To query data from another system you must:
- Create a foreign connection. This registers the specific federated server with Unity Catalog and establishes means to communicate with it, such as the URL, port, and credentials used.
- Register foreign catalogs from the federated server with Unity Catalog
- Grant users access to the foreign catalogs. This can be done at the catalog, schema, or table level as you would do with regular securables.
You can now issue queries across the various local and foreign relations.
Foreign connection
A foreign connection is a Unity Catalog securable object that identifies a foreign server. As part of CREATE CONNECTION, you specify the URL where the server can be accessed.
You must also supply options such as the username and password or other accepted authentication, which Azure Databricks will use to communicate.
Foreign catalog
Given a foreign connection which supports three-level namespaces (catalog/database.schema.table
) you can register entire catalogs with Unity Catalog using the CREATE FOREIGN CATALOG command.
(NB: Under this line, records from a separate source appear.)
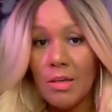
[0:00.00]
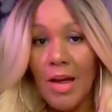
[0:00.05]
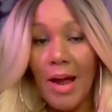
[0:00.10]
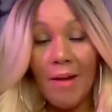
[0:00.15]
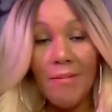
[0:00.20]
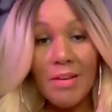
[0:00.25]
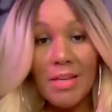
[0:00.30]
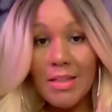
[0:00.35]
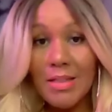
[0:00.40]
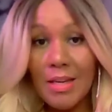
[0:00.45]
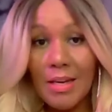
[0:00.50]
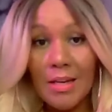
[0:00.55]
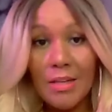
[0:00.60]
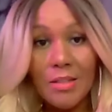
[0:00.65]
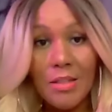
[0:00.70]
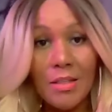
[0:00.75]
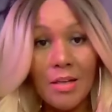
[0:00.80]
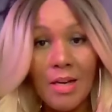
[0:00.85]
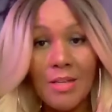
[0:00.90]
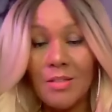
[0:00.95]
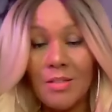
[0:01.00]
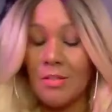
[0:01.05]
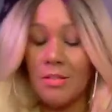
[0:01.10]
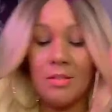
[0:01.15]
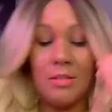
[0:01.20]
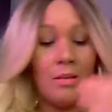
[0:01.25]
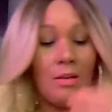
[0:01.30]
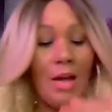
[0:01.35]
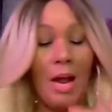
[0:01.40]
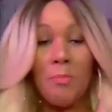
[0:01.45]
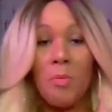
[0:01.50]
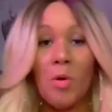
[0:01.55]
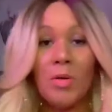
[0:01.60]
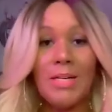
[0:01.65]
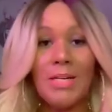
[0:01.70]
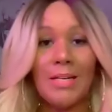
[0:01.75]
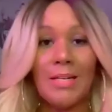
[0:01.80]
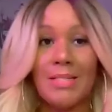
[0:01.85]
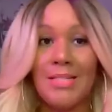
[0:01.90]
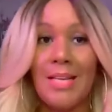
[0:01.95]
Everything. I broke
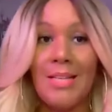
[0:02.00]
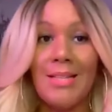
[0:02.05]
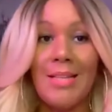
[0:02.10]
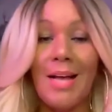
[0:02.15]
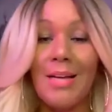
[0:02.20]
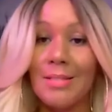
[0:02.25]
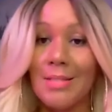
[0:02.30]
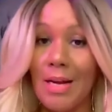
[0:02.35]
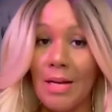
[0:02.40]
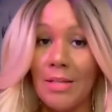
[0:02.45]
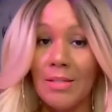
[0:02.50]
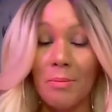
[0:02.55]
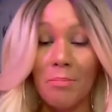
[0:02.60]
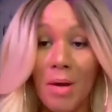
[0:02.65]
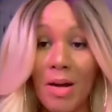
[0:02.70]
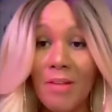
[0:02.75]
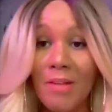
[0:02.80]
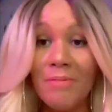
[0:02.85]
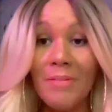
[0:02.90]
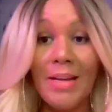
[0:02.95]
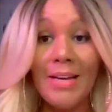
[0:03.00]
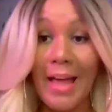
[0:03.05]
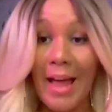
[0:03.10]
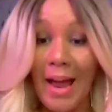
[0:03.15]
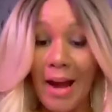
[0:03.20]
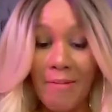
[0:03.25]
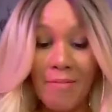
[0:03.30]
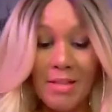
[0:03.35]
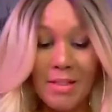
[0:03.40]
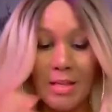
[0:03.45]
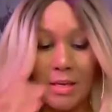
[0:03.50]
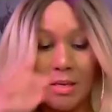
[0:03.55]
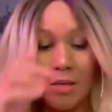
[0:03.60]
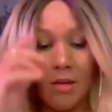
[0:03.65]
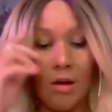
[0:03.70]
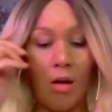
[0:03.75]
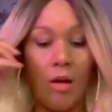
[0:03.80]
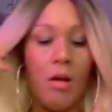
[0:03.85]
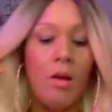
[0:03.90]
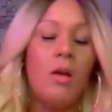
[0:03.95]
down to $10,000 a month, like everything,
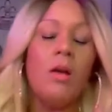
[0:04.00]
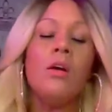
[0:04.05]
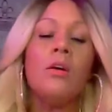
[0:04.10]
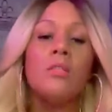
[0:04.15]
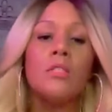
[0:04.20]
y'all.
Azure Databricks keeps the definition of the catalog's schemas and their relations in sync with the foreign source.
Examples
-- Create a postgresql connection
> CREATE CONNECTION postgresql_connection
TYPE POSTGRESQL
OPTIONS (
host 'qf-postgresql-demo.xxxxxx.cn-north-2.rds.amazonaws.com',
port '5432',
user 'postgresql_user',
password 'password123');
-- Alternatively create a postgresql connection with secret scope
> CREATE CONNECTION postgresql_connection
TYPE POSTGRESQL
OPTIONS (
host 'qf-postgresql-demo.xxxxxx.cn-north-2.rds.amazonaws.com',
port '5432',
user secret('secrets.r.us', 'postgresUser'),
password secret('secrets.r.us', 'postgresPassword'));
-- Expose the "postgresdb" database with schemas and tables postgresql_user can access.
> CREATE FOREIGN CATALOG postgresql_catalog
USING CONNECTION postgresql_connection
OPTIONS (database 'postgresdb');
-- Execute a query across tables in the above catalog, schema, and table.
> SELECT * FROM postgresql_catalog.a_schema.table1
UNION ALL
SELECT * FROM default.postgresql_schema.table2
UNION ALL
SELECT * FROM default.postgresql.mytable
UNION ALL
SELECT local_table;
...